同社によると、株主優待クーポンの使用期限についてメールを配信する際に宛先の設定ミスがあり、送信先でのアドレス共有が発生してしまったとのことです。
通常、外部への一斉送信では、受信者間でメールアドレスが表示されない“BCC形式”を使用しますが、今回は誤って“TO形式”で送信しています。
流出した株主のメールアドレスは210件に上り、同社はこの事件について株主らに謝罪を表明した上で、情報流出を抑止するためにメールの削除を要請しています。
また、同社は再発防止策として、複数の株主に宛てる場合や重要なメールをチェックする際、複数名によるダブルチェックを実施すると発表しました。

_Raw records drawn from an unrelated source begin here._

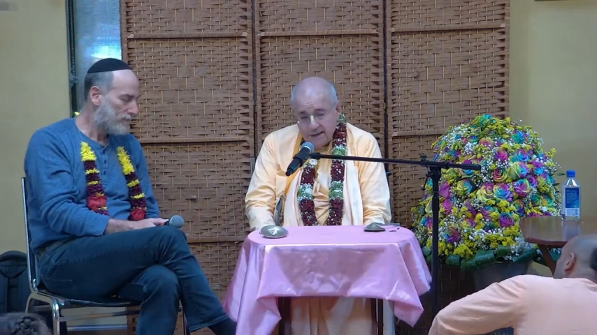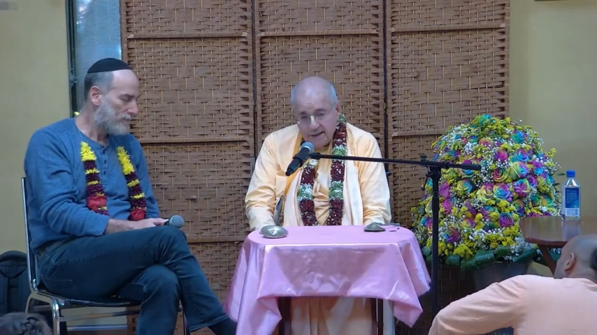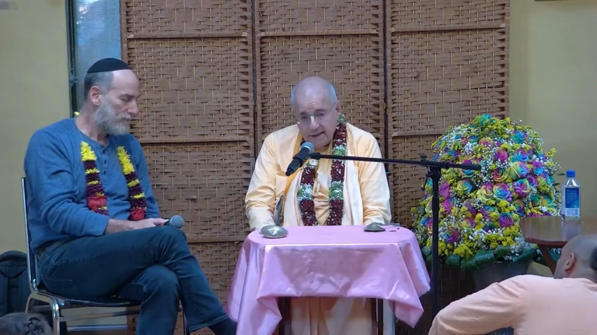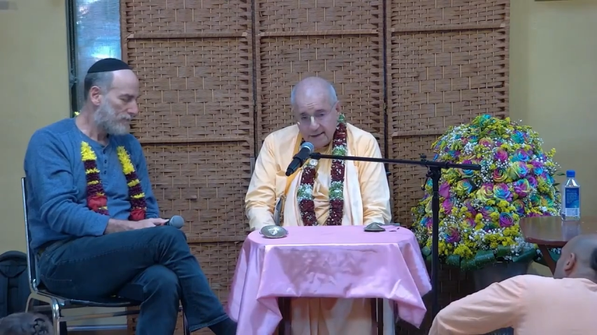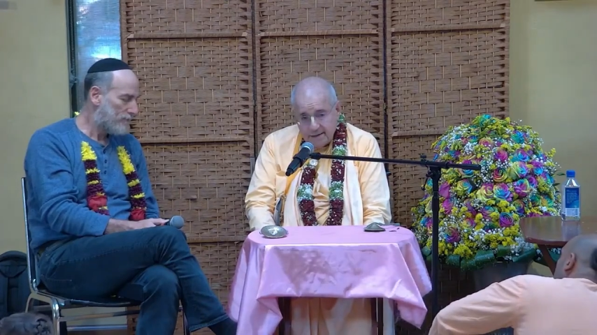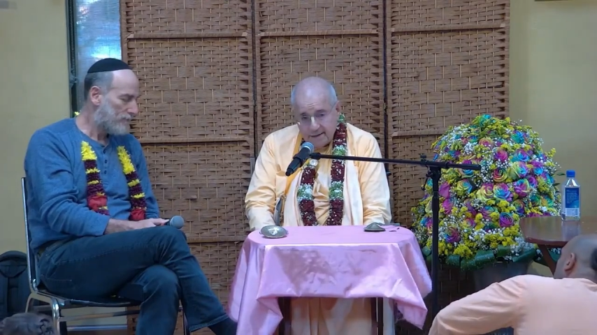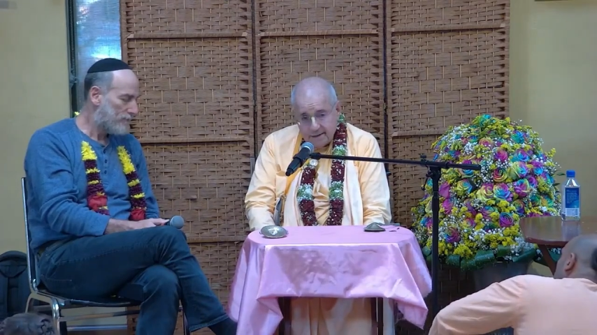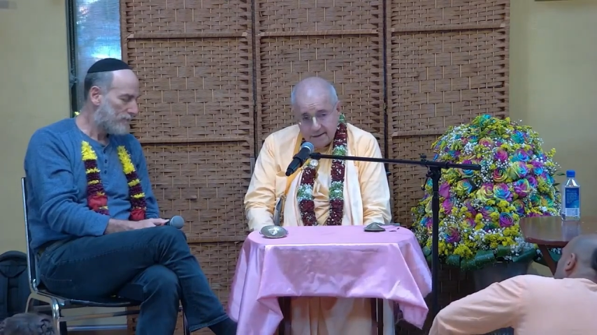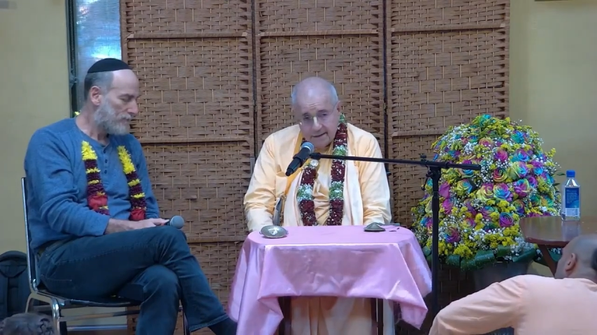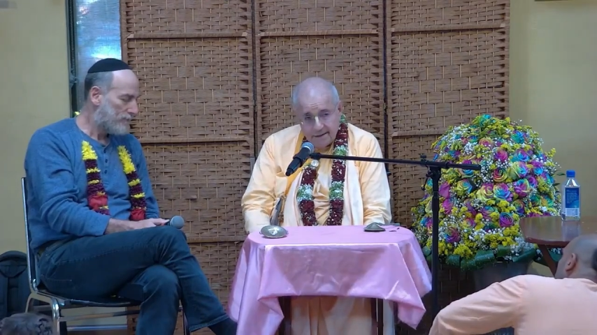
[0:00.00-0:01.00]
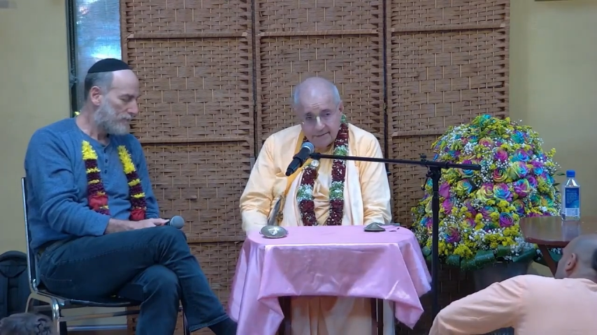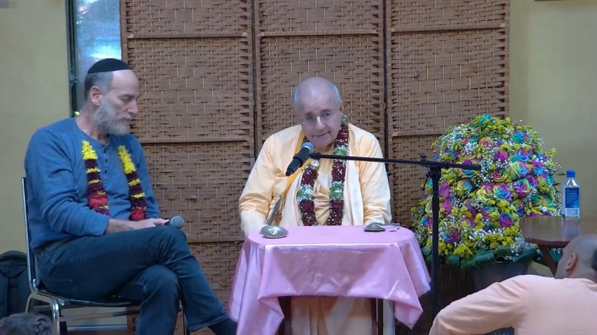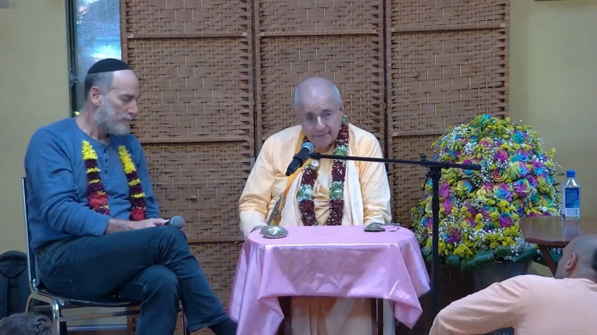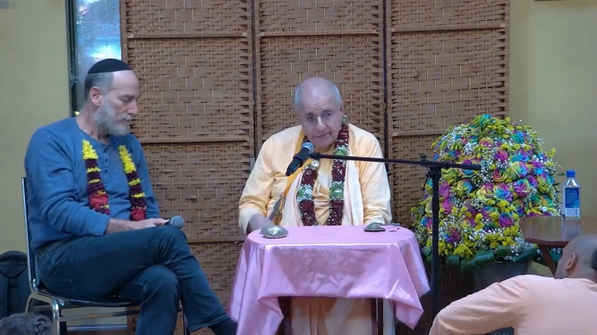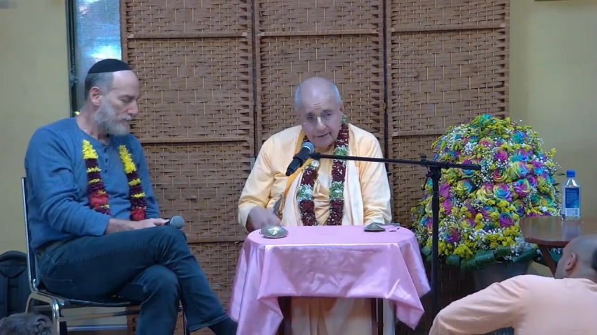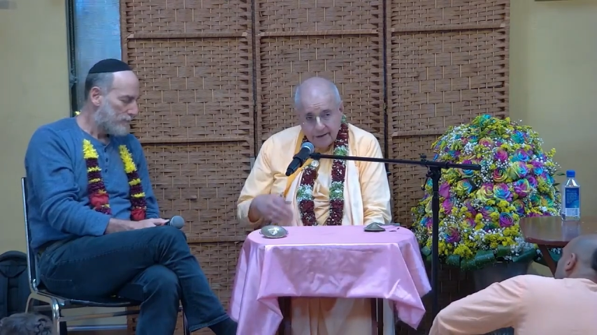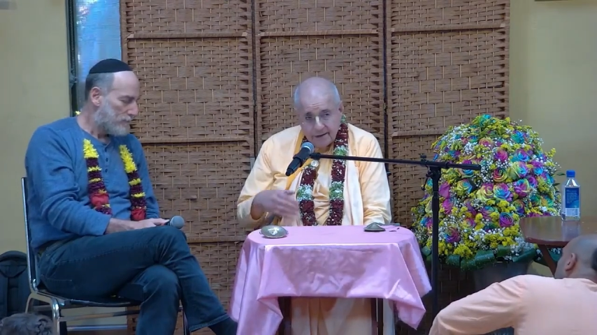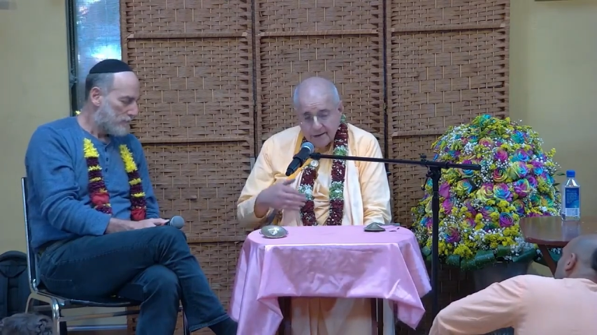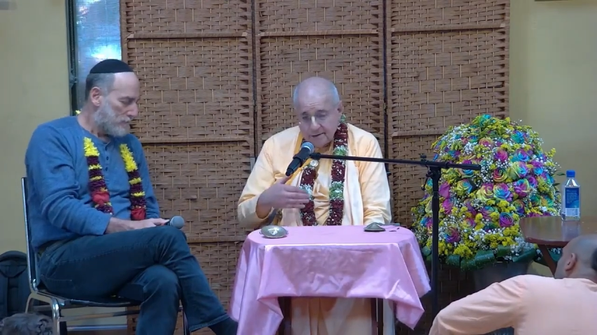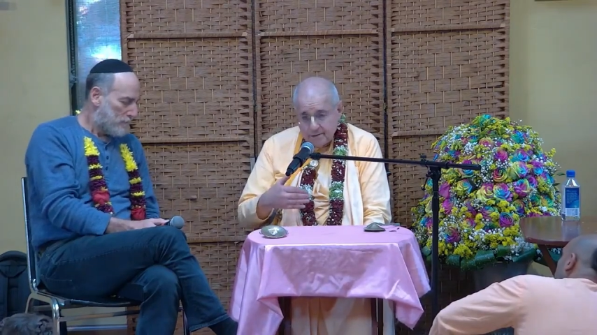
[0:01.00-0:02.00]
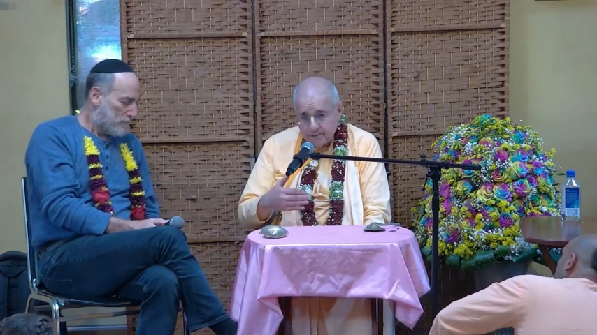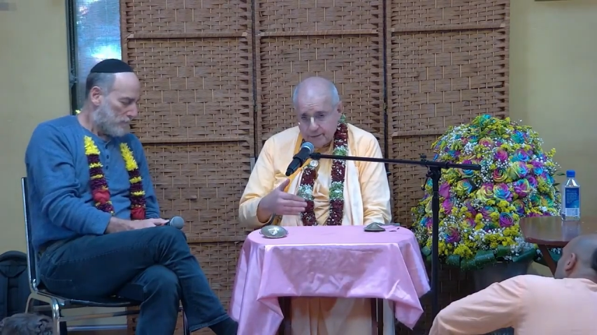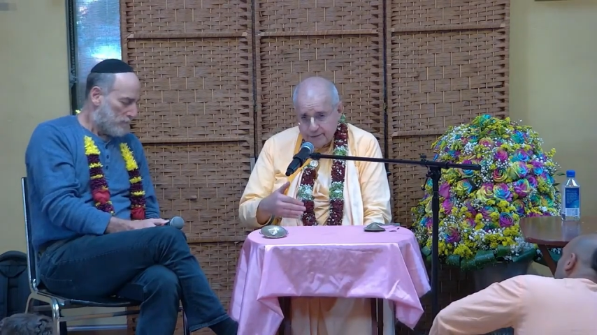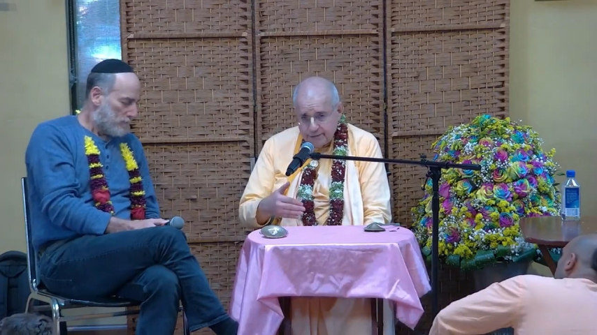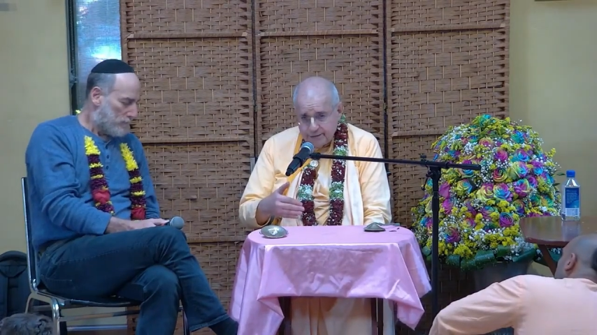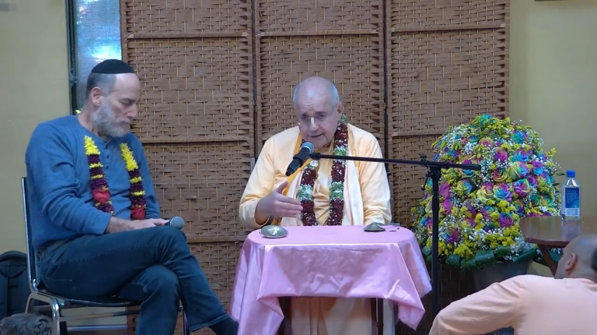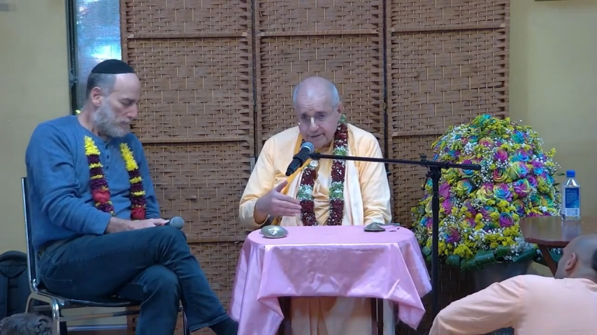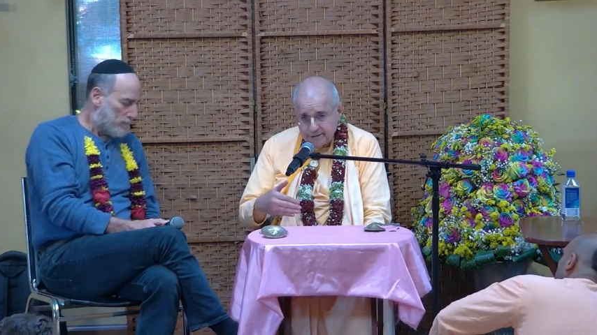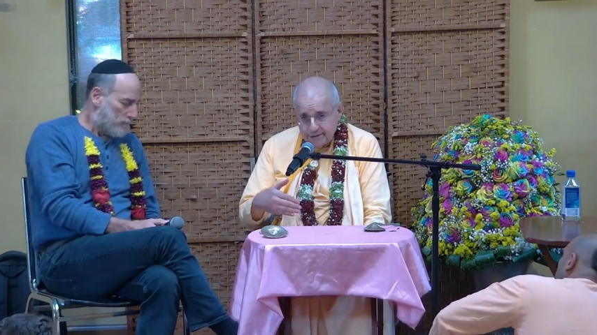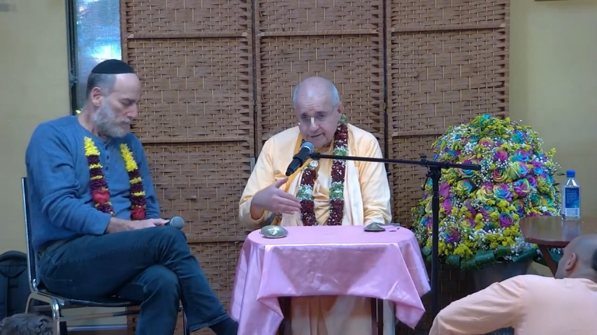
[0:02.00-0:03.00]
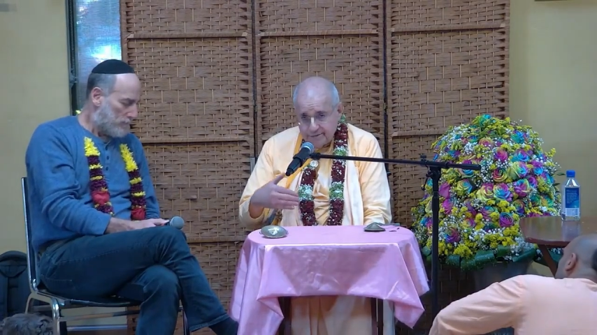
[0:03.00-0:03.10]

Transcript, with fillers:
Speaker 1: And so our appreciation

同時に、従業員らに向けては情報セキュリティ教育を徹底し、再発防止に努める考えを示しています。

まとめ

ここまで、3月に発生した有名企業・団体の情報セキュリティ事件を紹介してきました。
今回紹介した事件にもいくつか該当するものがありましたが、今後は新型コロナウイルスの影響によって、イベントの中止がさらに増えることが予想されます。
したがって、イベントを主催するような企業は、案内メールを送信する機会も増えるため、宛先の設定ミスには十分注意しましょう。